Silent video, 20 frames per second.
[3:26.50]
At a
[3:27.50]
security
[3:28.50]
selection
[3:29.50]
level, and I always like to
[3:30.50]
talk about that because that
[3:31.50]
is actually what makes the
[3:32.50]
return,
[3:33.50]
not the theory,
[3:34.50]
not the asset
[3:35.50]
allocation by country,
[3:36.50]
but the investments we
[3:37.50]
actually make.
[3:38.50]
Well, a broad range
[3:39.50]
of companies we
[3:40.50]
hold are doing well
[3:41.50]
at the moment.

EXERCISE BRIEF:
Reprint the entire listing exactly.

EXPECTED ANSWER:
Silent video, 20 frames per second.
[3:26.50]
At a
[3:27.50]
security
[3:28.50]
selection
[3:29.50]
level, and I always like to
[3:30.50]
talk about that because that
[3:31.50]
is actually what makes the
[3:32.50]
return,
[3:33.50]
not the theory,
[3:34.50]
not the asset
[3:35.50]
allocation by country,
[3:36.50]
but the investments we
[3:37.50]
actually make.
[3:38.50]
Well, a broad range
[3:39.50]
of companies we
[3:40.50]
hold are doing well
[3:41.50]
at the moment.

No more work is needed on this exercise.